Dynamic Label Adversarial Training for Deep Learning Robustness Against Adversarial Attacks
Zhenyu Liu, Haoran Duan, Huizhi Liang, Yang Long, Vaclav Snasel, Guiseppe Nicosia, Rajiv Ranjan, Varun Ojha
TL;DR
This paper tackles the problem of robust adversarial training by addressing robust overfitting in static-label defenses and suboptimal clean accuracy when using KL-divergence losses. It introduces Dynamic Label Adversarial Training (DYNAT), where a guiding model produces dynamic labels $l^{nat}$ from clean inputs to supervise a target model via cross-entropy loss, while a weak-to-strong learning progression and an inner optimization generate dynamic adversarial examples.
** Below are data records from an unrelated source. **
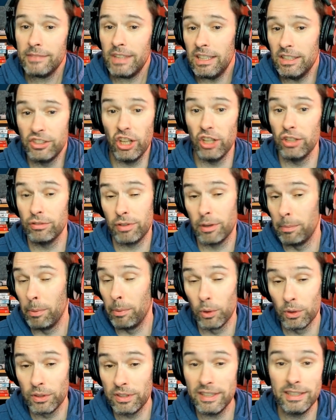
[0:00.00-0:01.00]
so it's
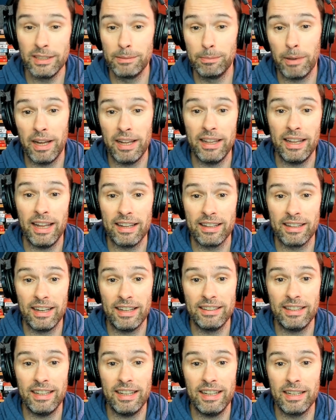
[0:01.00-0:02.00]
reported by The
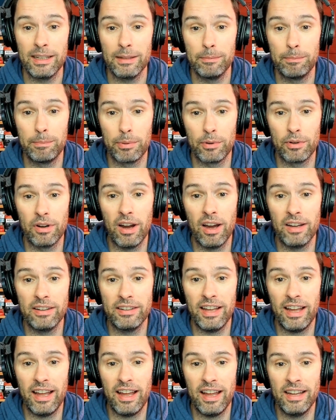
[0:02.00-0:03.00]
Athletic,
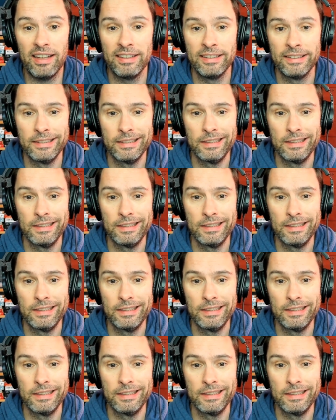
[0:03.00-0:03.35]
Barada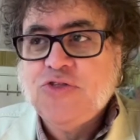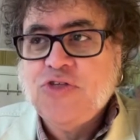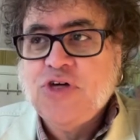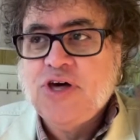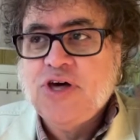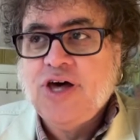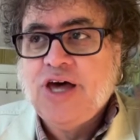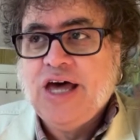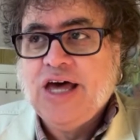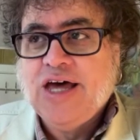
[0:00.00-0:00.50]

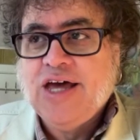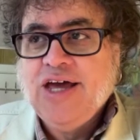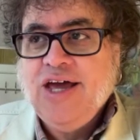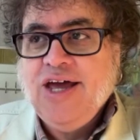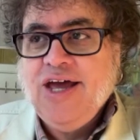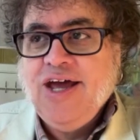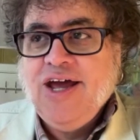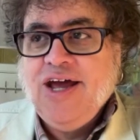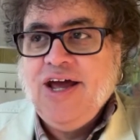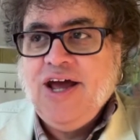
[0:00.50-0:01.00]
the
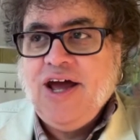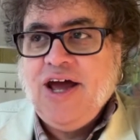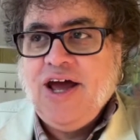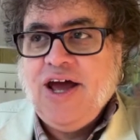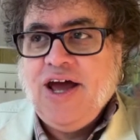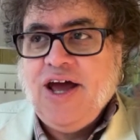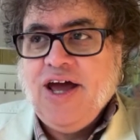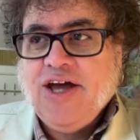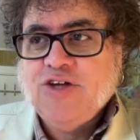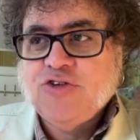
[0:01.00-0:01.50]

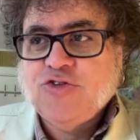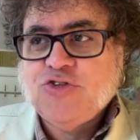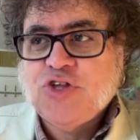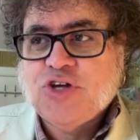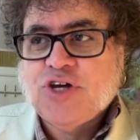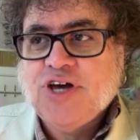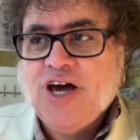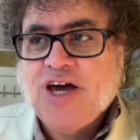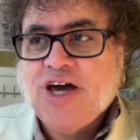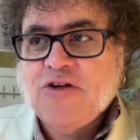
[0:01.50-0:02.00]

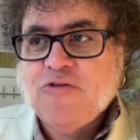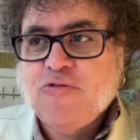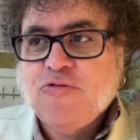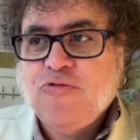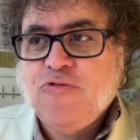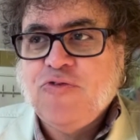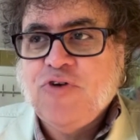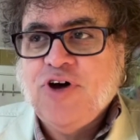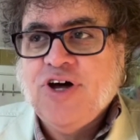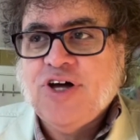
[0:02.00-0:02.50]
kind
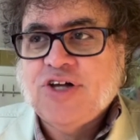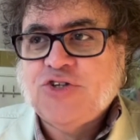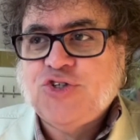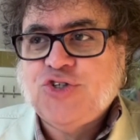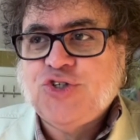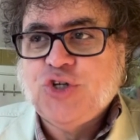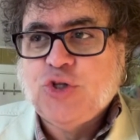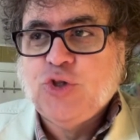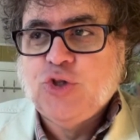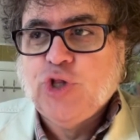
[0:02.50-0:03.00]
of
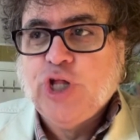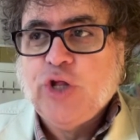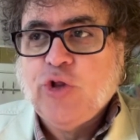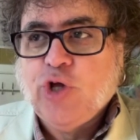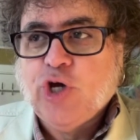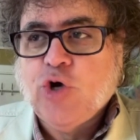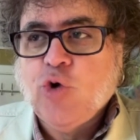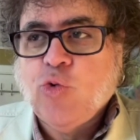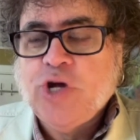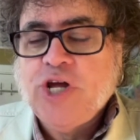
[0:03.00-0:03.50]

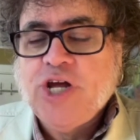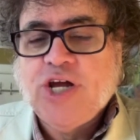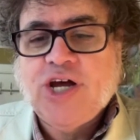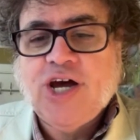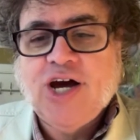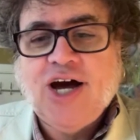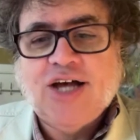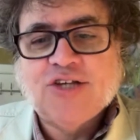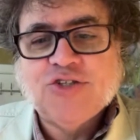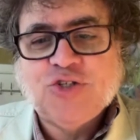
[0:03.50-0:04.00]
soliloquy
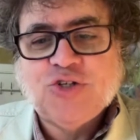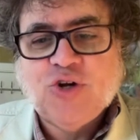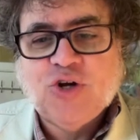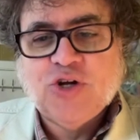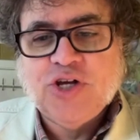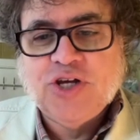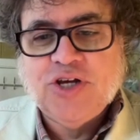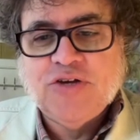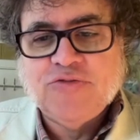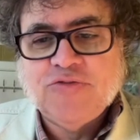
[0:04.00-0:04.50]
Costner
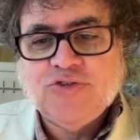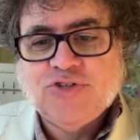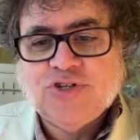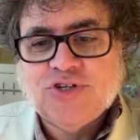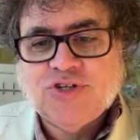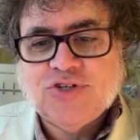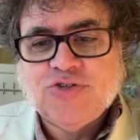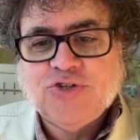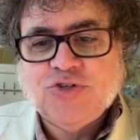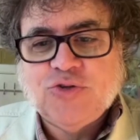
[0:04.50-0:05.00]
gives
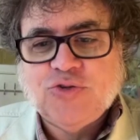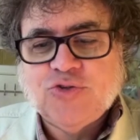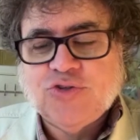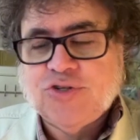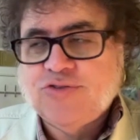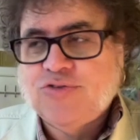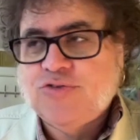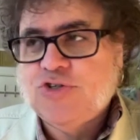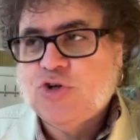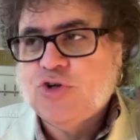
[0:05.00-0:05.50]
to
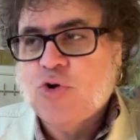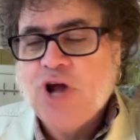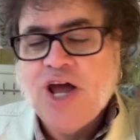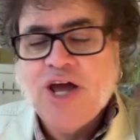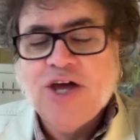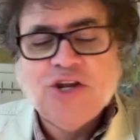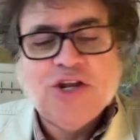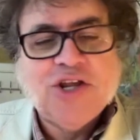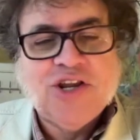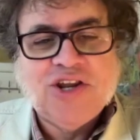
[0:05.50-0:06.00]
Susan
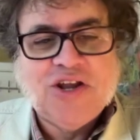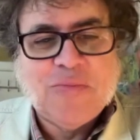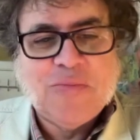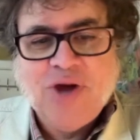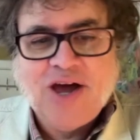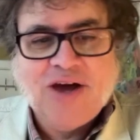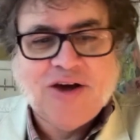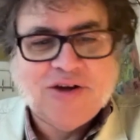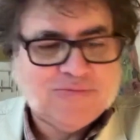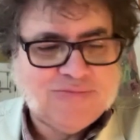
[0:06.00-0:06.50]
Sarandon
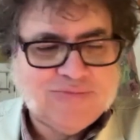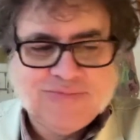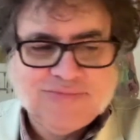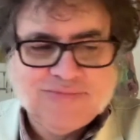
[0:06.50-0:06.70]
about,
The approach jointly trains the guiding and target models with a balance parameter $\\beta$, and augments standard adversarial training with a dynamic inner optimization that adapts adversarial generation as labels strengthen. Empirical results on CIFAR-10/100 with architectures like WRN34-10 and ResNet-18 demonstrate superior clean accuracy and robust performance against strong attacks (PGD, C&W, AA) compared with baselines and variants, including GAIRAT and MAIL. The findings indicate that dynamic labels enable robust learning without requiring the guiding model to be vastly larger, offering practical gains in robustness across diverse attack scenarios.
Abstract
Adversarial training is one of the most effective methods for enhancing model robustness. Recent approaches incorporate adversarial distillation in adversarial training architectures. However, we notice two scenarios of defense methods that limit their performance: (1) Previous methods primarily use static ground truth for adversarial training, but this often causes robust overfitting; (2) The loss functions are either Mean Squared Error or KL-divergence leading to a sub-optimal performance on clean accuracy. To solve those problems, we propose a dynamic label adversarial training (DYNAT) algorithm that enables the target model to gradually and dynamically gain robustness from the guide model's decisions. Additionally, we found that a budgeted dimension of inner optimization for the target model may contribute to the trade-off between clean accuracy and robust accuracy. Therefore, we propose a novel inner optimization method to be incorporated into the adversarial training. This will enable the target model to adaptively search for adversarial examples based on dynamic labels from the guiding model, contributing to the robustness of the target model. Extensive experiments validate the superior performance of our approach.